Throughout the story, Elisa’s chrysanthemums symbolize Elisa herself, and particularly connote her latent, limited potential. Her direct association with the lovely, strong flowers implies her beauty along with her innate ability to create and sustain life. The garden plot is meticulously cared for and well-kept, much like everything else in Elisa’s small world. Not only does Elisa fuss over her chrysanthemums as if they were her children, cutting down spent stalks with her powerful scissors and encouraging new growth, but she directly equates herself with the flowers upon the arrival of the tinker: while talking about her “planter’s hands,” she passionately describes how she becomes one with the plants at the same time that she offers herself to the tinker sexually. Like her beautiful flowers, though, Elisa is penned in; however capable or extraordinary she may be, her life is distinctly limited in scope and she has few outlets beyond tending to a small garden. This is because, as a woman—and particularly a farmer’s wife—Elisa is restricted by society to the roles of caregiver and housewife. By offering some bulbs to the tinker, then, Elisa is symbolically giving part of herself to him, in the hopes of escaping the stifling monotony of her lot. That the tinker callously tosses the flowers aside represents his ultimate rejection of Elisa, as well as the broader, societal thwarting of her attempts to seek more out of life.

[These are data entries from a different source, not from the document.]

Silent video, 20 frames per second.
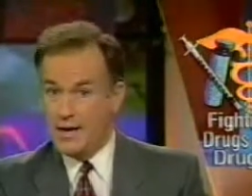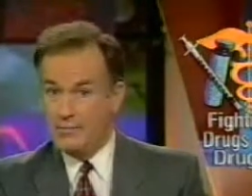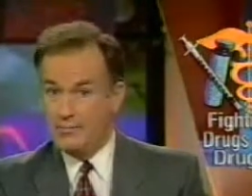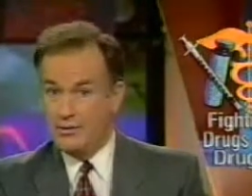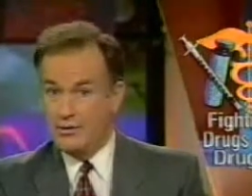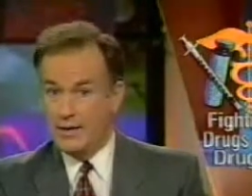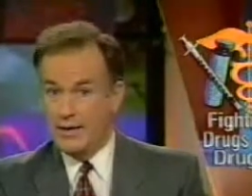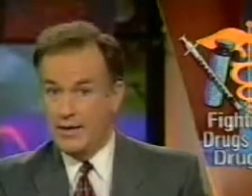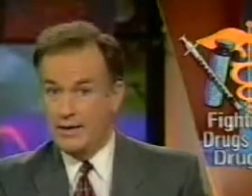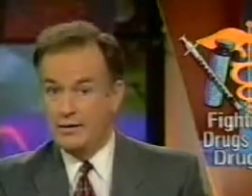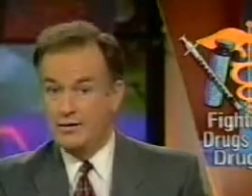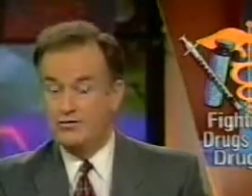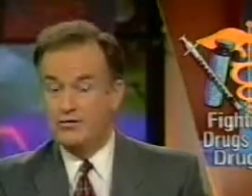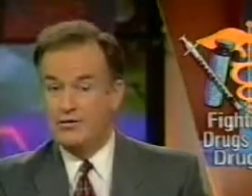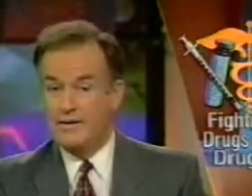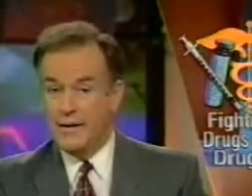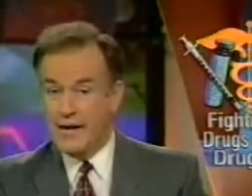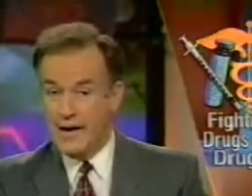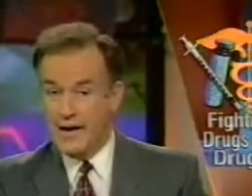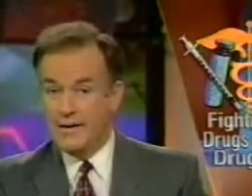But Ibogaine is
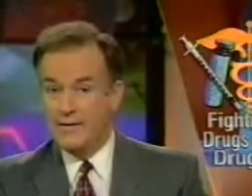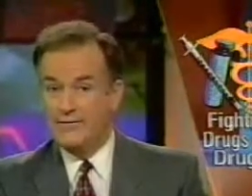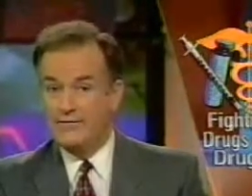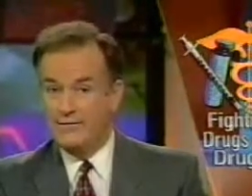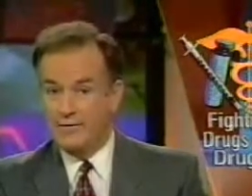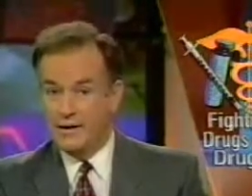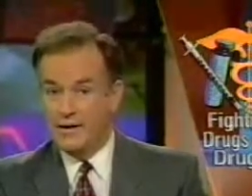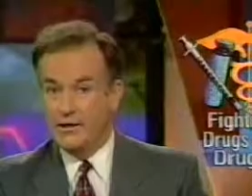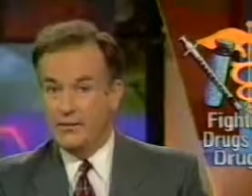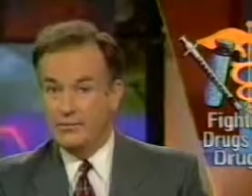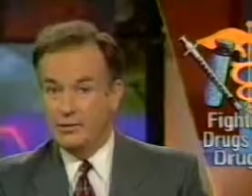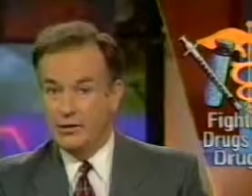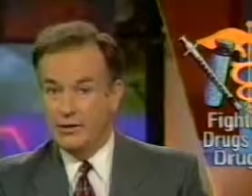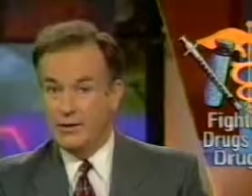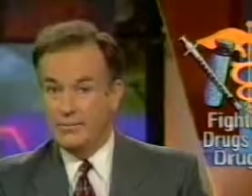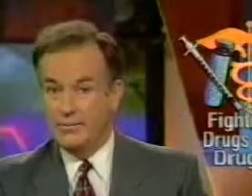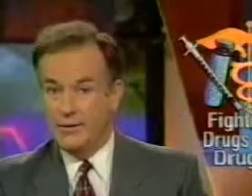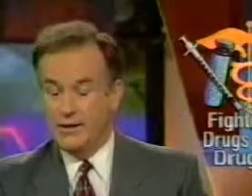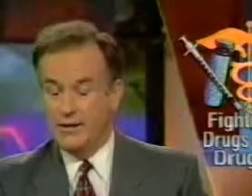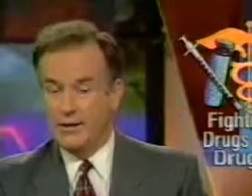not available
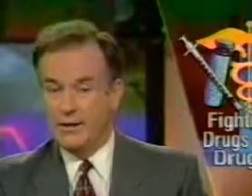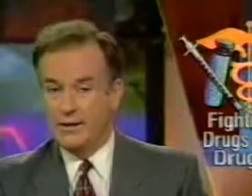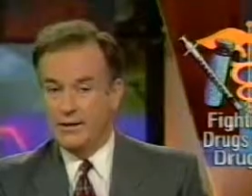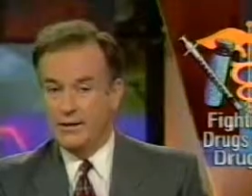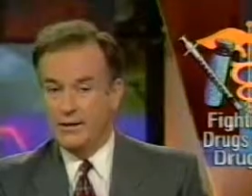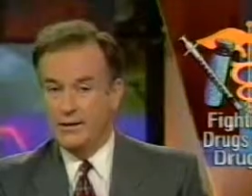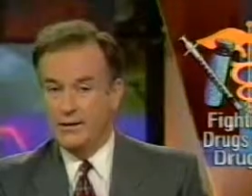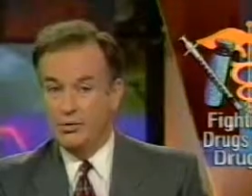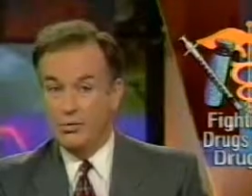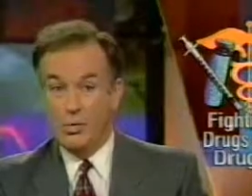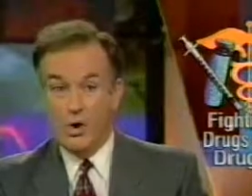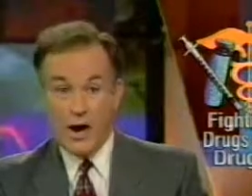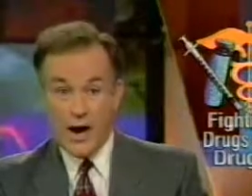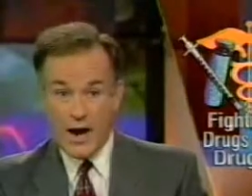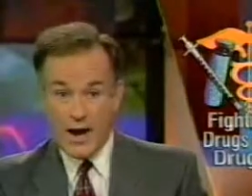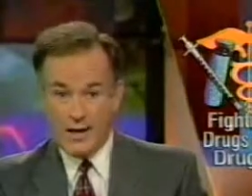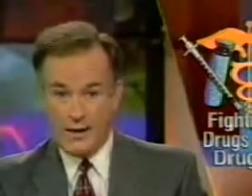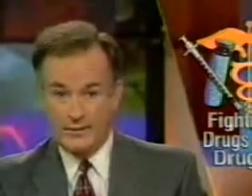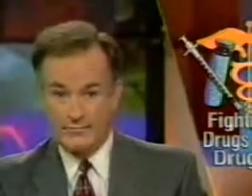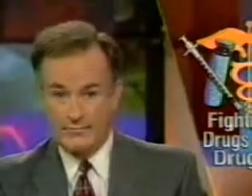in America.
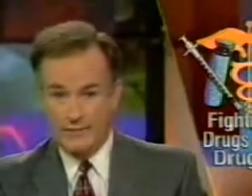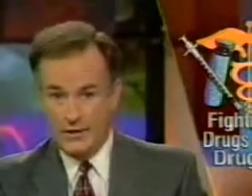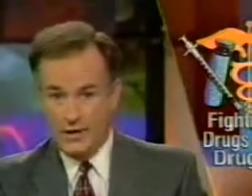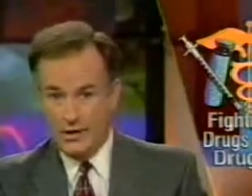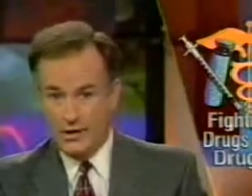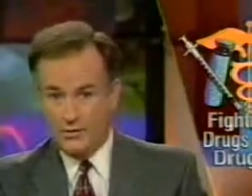Why?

Chrysanthemums Quotes in The Chrysanthemums
“You’ve got a gift with things,” Henry observed. “Some of those yellow chrysanthemums you had this year were ten inches across. I wish you’d work out in the orchard and raise some apples that big.”
She tried no to look as they passed it, but her eyes would not obey. She whispered to herself sadly, “He might have thrown them off the road. That wouldn’t have been much trouble, not very much. But he kept the pot,” she exclaimed. “He had to keep the pot. That’s why he couldn’t get them off the road.”